New twist in case of Facebook executive jailed in Brazil
RIO DE JANEIRO -- A Facebook executive detained for refusing to give law enforcement information about users of the WhatsApp message service was released from jail on Wednesday, part of a tussle between authorities and technology companies that recalls the U.S. dispute between Apple and the FBI.
Facebook's most senior representative in Latin America, Diego Dzodan, left a jail in Sao Paulo after one night in custody. A judge ruled he was wrongly detained.
Another judge in the northeastern state of Sergipe had issued an arrest warrant accusing Dzodan of repeatedly failing to comply with a judicial order to cooperate with an investigation into drug trafficking and organized crime. Monica Horta, a spokeswoman for the federal police in Sergipe, said investigators have requested content from a WhatsApp messaging group as well as other data, including geo-location.
Investigators first contacted WhatsApp - which was bought by Facebook in 2014 - about four months ago but have yet to receive a response, Horta said. Starting two months ago, WhatsApp began to incur a daily fine of 50,000 Brazilian reais ($12,700) for every day it ignored the order. The company has not yet paid the fine, which has risen to 1 million Brazilian reais ($250,000) in recent weeks, she said.
Brazilian police argue that Facebook's stance is at odds with those of Yahoo, Google and local telecommunications companies, which have been willing to hand over user information to help investigations.
WhatsApp has been rolling out a so-called end-to-end encryption system under which only the sender and recipient can access the content of messages and it insists it doesn't have the information requested.
In a statement released on Wednesday, the company said, "arresting people with no connection to pending law enforcement investigation is a capricious step and we are concerned about the effects for the people of Brazil and innovation in the country."
The standoff has drawn comparisons to the FBI's battle with Apple following its request that the company unlock the iPhone belonging to one of the terrorists who carried out killings in San Bernardino, California.
"The Apple vs FBI case and the WhatsApp case are in many ways exactly the same thing," said Zaki Manian, a California-based cryptography engineer and privacy activist. "The encryption systems employed by these companies is such that they do not have access to encrypted data.

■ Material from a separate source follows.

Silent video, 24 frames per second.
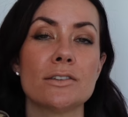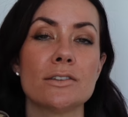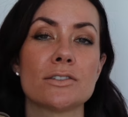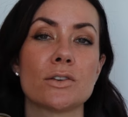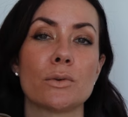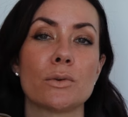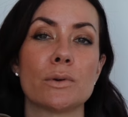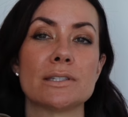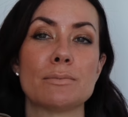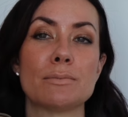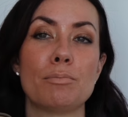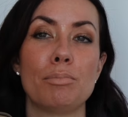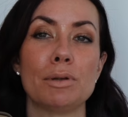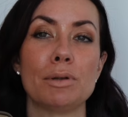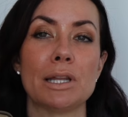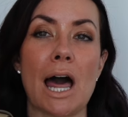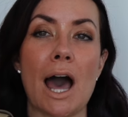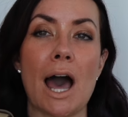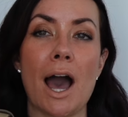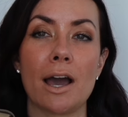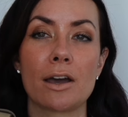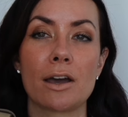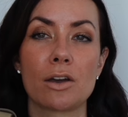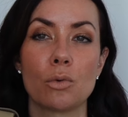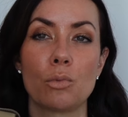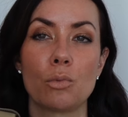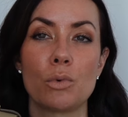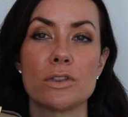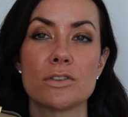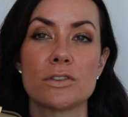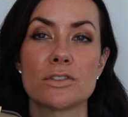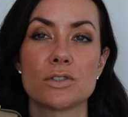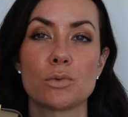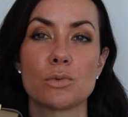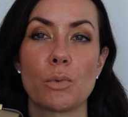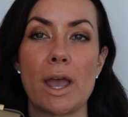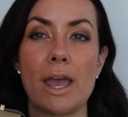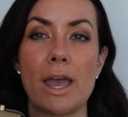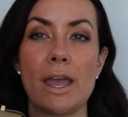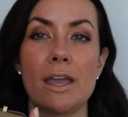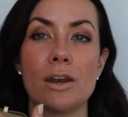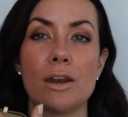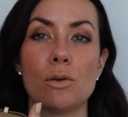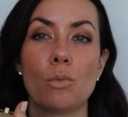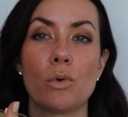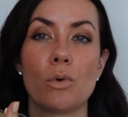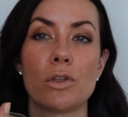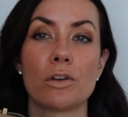So it's black with
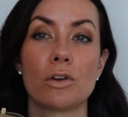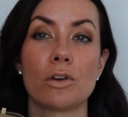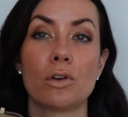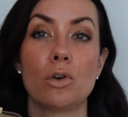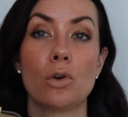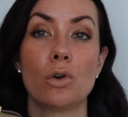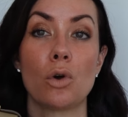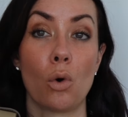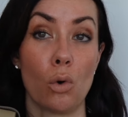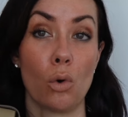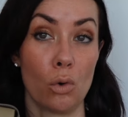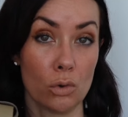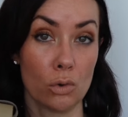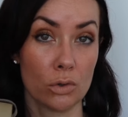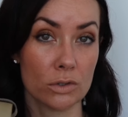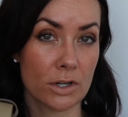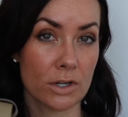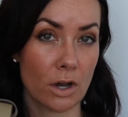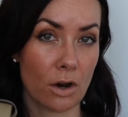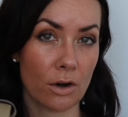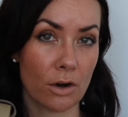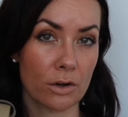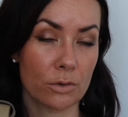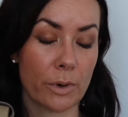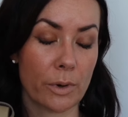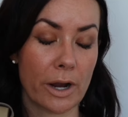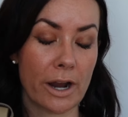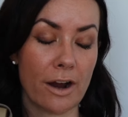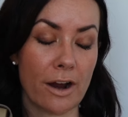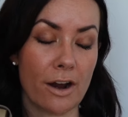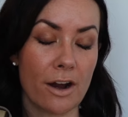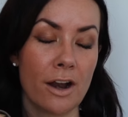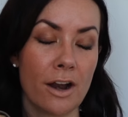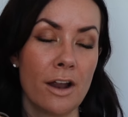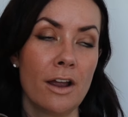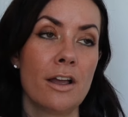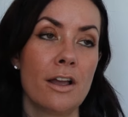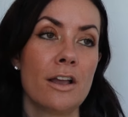suede with a gold hardware.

The only way the company could access the data would be to employ a malicious update to allow access."
Brazil has cast itself as a defender of Internet freedom since revelations in 2014 that the U.S. National Security Agency had spied on President Dilma Rousseff, her close advisers and Brazilian commercial interests, including the state-run oil company Petrobras. Rousseff canceled a state visit to the U.S. during a diplomatic row over the disclosures, the result of leaks by former NSA contractor Edward Snowden. Rousseff also pledged to promote more home-grown Internet services and make Brazil's piece of the global Internet less U.S.-dependent.
Some analysts say that stance is at odds with actions such as the Dzodan detention.
"The Brazilians have spent several years complaining about the NSA. Technology companies have now delivered products to their customers that are much more secure from the NSA and the Brazilians are now complaining that they're too secure," said Chris Soghoian, principal technologist of the American Civil Liberties Union. "So maybe you should be careful what you wish for."
"It seems like what governments want is ways to communicate that are secure from foreign governments, but that allow their own government to spy," Soghoian said. "And the fact is that those tools don't exist.
"If you want your communications to be secure from the NSA then they will also be secure from your local law enforcement."
Brazilian authorities also clashed with Facebook in December, when a judicial order forced Brazil's telecommunications companies to block WhatsApp over its refusal to cooperate with a police inquiry. The move shut down communications for many of its 100 million users in Brazil for around 12 hours. Facebook CEO Mark Zuckerberg at the time said he was "stunned" by the "extreme decision."
Robert Muggah, research director at Iguarape, a Rio de Janeiro-based think-tank, said the latest conflict over the WhatsApp messages could bolster support for proposed legislation that would allow judges to make more demands of tech companies.
"The danger with these cases is that the pendulum is swinging too far away from digital rights to law enforcement," Muggah said.